_Try it_.
Copy every entry exactly as it stands, though any image it holds should stay out of the copy.

_Data for processing_.
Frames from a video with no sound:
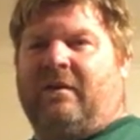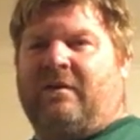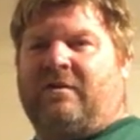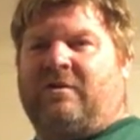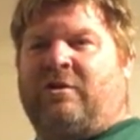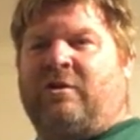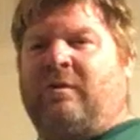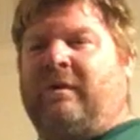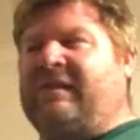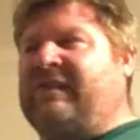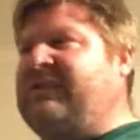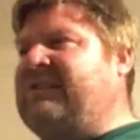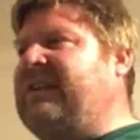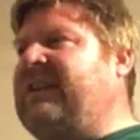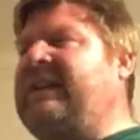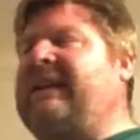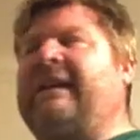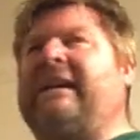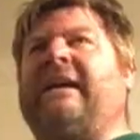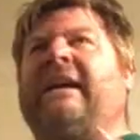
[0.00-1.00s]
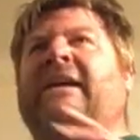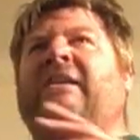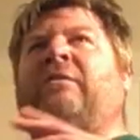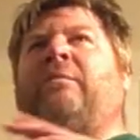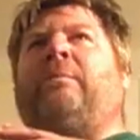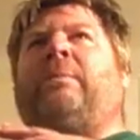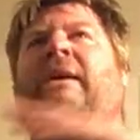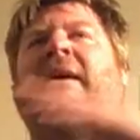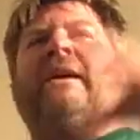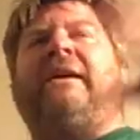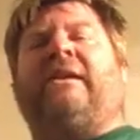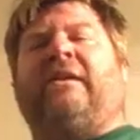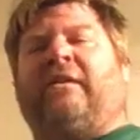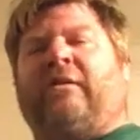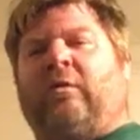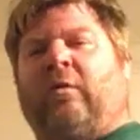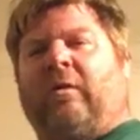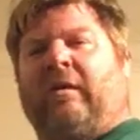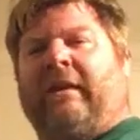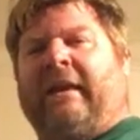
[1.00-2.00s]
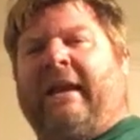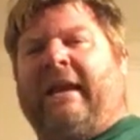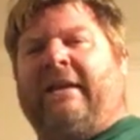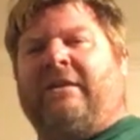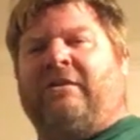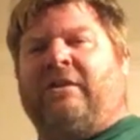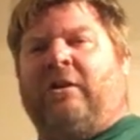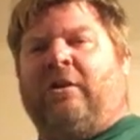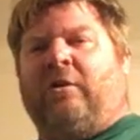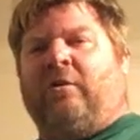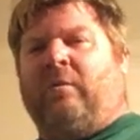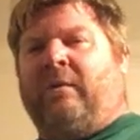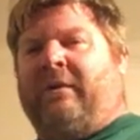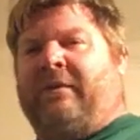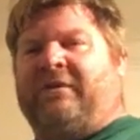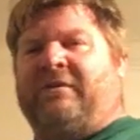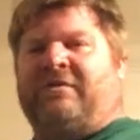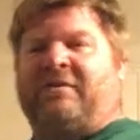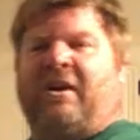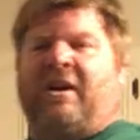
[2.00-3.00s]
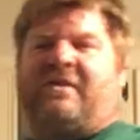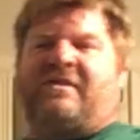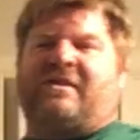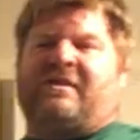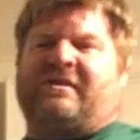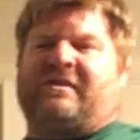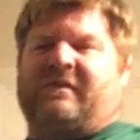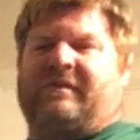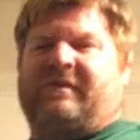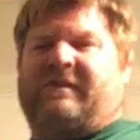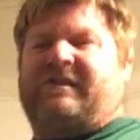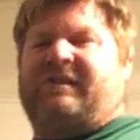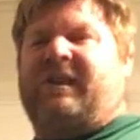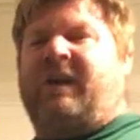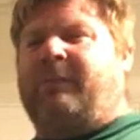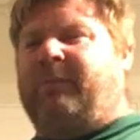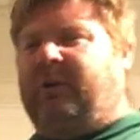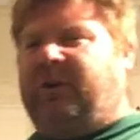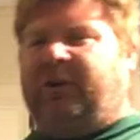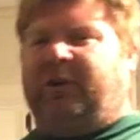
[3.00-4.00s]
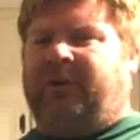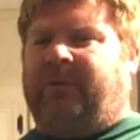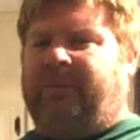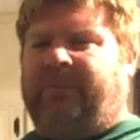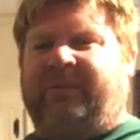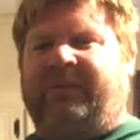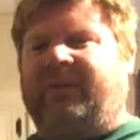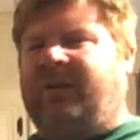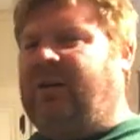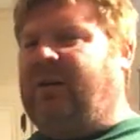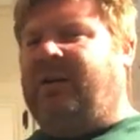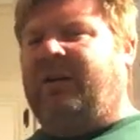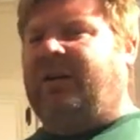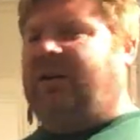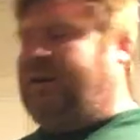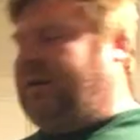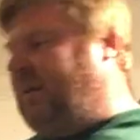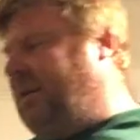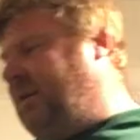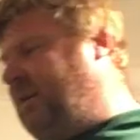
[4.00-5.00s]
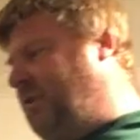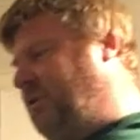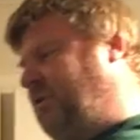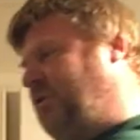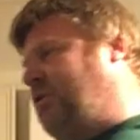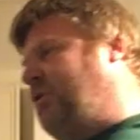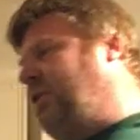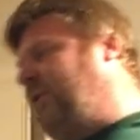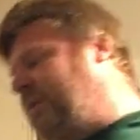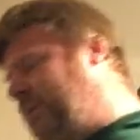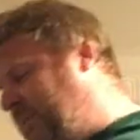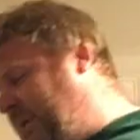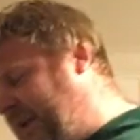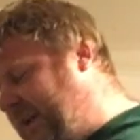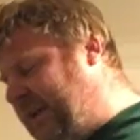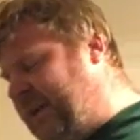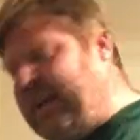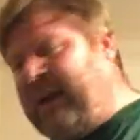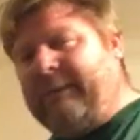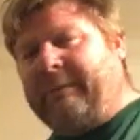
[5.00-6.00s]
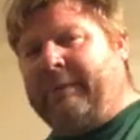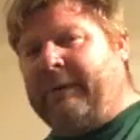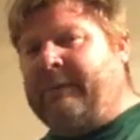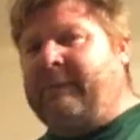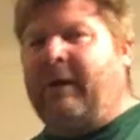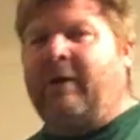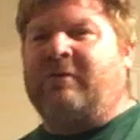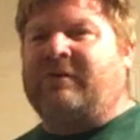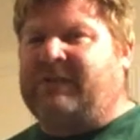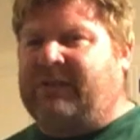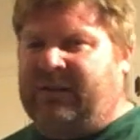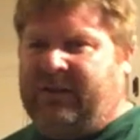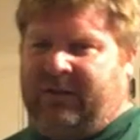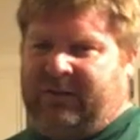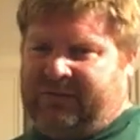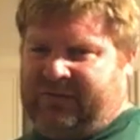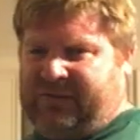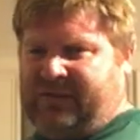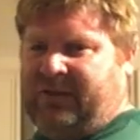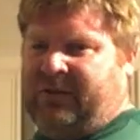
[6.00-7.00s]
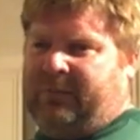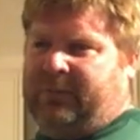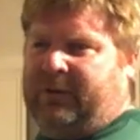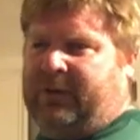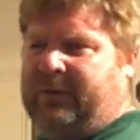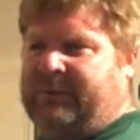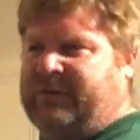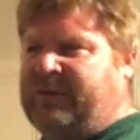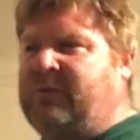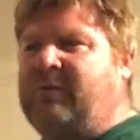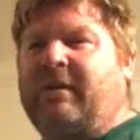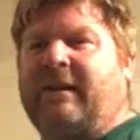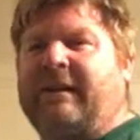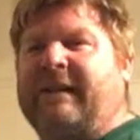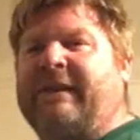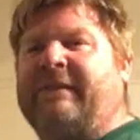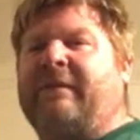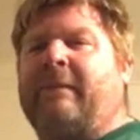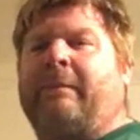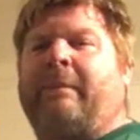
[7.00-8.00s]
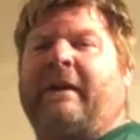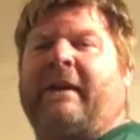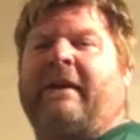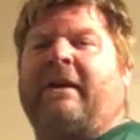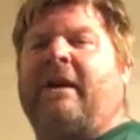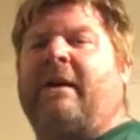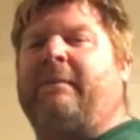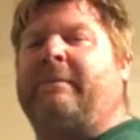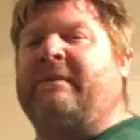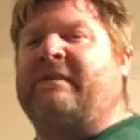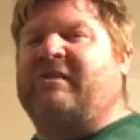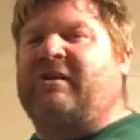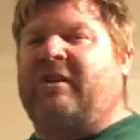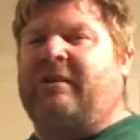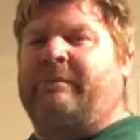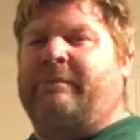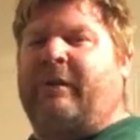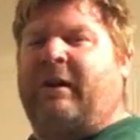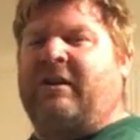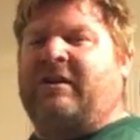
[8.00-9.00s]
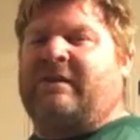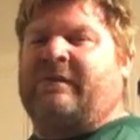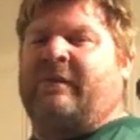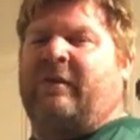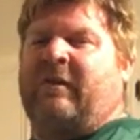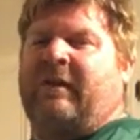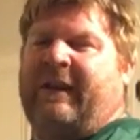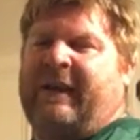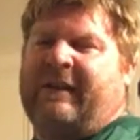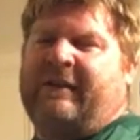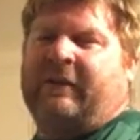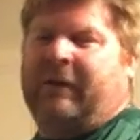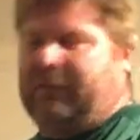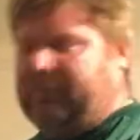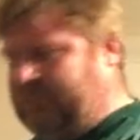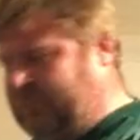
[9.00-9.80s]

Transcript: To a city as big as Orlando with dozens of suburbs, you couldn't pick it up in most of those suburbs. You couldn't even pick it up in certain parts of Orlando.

_Result for this task_.
Frames from a video with no sound:
[0.00-1.00s]
[1.00-2.00s]
[2.00-3.00s]
[3.00-4.00s]
[4.00-5.00s]
[5.00-6.00s]
[6.00-7.00s]
[7.00-8.00s]
[8.00-9.00s]
[9.00-9.80s]

Transcript: To a city as big as Orlando with dozens of suburbs, you couldn't pick it up in most of those suburbs. You couldn't even pick it up in certain parts of Orlando.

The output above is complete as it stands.